You are viewing a plain text version of this content. The canonical link for it is here.

Posted to dev@arrow.apache.org by Yibo Cai <yi...@arm.com> on 2019/10/31 05:04:48 UTC

questions about Gandiva

Hi,

Arrow cpp integrates Gandiva to provide low level operations on arrow buffers. [1][2]
I have some questions, any help is appreciated:
- Arrow cpp already has a compute kernel[3], does it duplicate what Gandiva provides? I see a Jira talk about it.[4]
- Is Gandiva only for arrow cpp? What about other languages(go, rust, ...)?
- Gandiva leverages SIMD for vectorized operations[1], but I didn't see any related code. Am I missing something?

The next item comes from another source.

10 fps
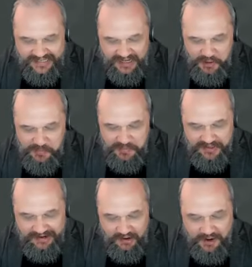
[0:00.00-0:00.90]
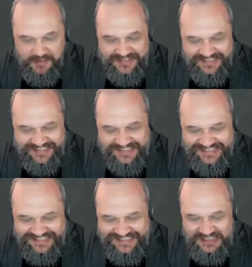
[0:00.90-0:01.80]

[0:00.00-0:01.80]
um, I'm going to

[1] https://www.dremio.com/announcing-gandiva-initiative-for-apache-arrow/
[2] https://github.com/apache/arrow/tree/master/cpp/src/gandiva
[3] https://github.com/apache/arrow/tree/master/cpp/src/arrow/compute
[4] https://issues.apache.org/jira/browse/ARROW-7017

Thanks,
Yibo

Re: questions about Gandiva

Posted by Ted Gooch <te...@gmail.com>.

You can also see some of the Gandiva python bindings in the tests in
pyarrow:
https://github.com/apache/arrow/blob/master/python/pyarrow/tests/test_gandiva.py


On Thu, Oct 31, 2019 at 10:26 AM Wes McKinney <we...@gmail.com> wrote:

> hi
>
> On Thu, Oct 31, 2019 at 12:11 AM Yibo Cai <yi...@arm.com> wrote:
> >
> > Hi,
> >
> > Arrow cpp integrates Gandiva to provide low level operations on arrow
> buffers. [1][2]
> > I have some questions, any help is appreciated:
> > - Arrow cpp already has a compute kernel[3], does it duplicate what
> Gandiva provides? I see a Jira talk about it.[4]
>
> No. There are some cases of functional overlap but we are servicing a
> spectrum of use cases beyond the scope of Gandiva. Additionally, it is
> unclear to me that an LLVM JIT compilation step should be required to
> evaluate simple expressions such as "a > 5" -- in addition to
> introducing latency (due to the compilation step) it is also a heavy
> dependency to require the LLVM runtime in all applications.
>
> Personally I'm interested in supporting a wide gamut of analytics
> workloads, from data frame / data science type libraries to SQL-like
> systems. Gandiva is designed for the needs of a SQL-based execution
> engine where chunks of data are fed into Projection or Filter nodes in
> a computation graph -- Gandiva generates a specialized kernel to
> perform a unit of work inside those nodes. Realistically, I expect
> many real world applications will contain a mixture of pre-compiled
> analytic kernels and JIT-compiled kernels.
>
> Rome wasn't built in a day, so I'm expecting several years of work
> ahead of us at the present rate. We need more help in this domain.
>
> > - Is Gandiva only for arrow cpp? What about other languages(go, rust,
> ...)?
>
> It's being used in Java via JNI. The same approach could be applied
> for the other languages as they have their own C FFI mechanisms.
>
> > - Gandiva leverages SIMD for vectorized operations[1], but I didn't see
> any related code. Am I missing something?
>
> My understanding is that LLVM inserts many SIMD instructions
> automatically based on the host CPU architecture version. Gandiva
> developers may have some comments / pointers about this
>
> >
> > [1]
> https://www.dremio.com/announcing-gandiva-initiative-for-apache-arrow/
> > [2] https://github.com/apache/arrow/tree/master/cpp/src/gandiva
> > [3] https://github.com/apache/arrow/tree/master/cpp/src/arrow/compute
> > [4] https://issues.apache.org/jira/browse/ARROW-7017
> >
> > Thanks,
> > Yibo
>

Re: questions about Gandiva

Posted by Ravindra Pindikura <ra...@dremio.com>.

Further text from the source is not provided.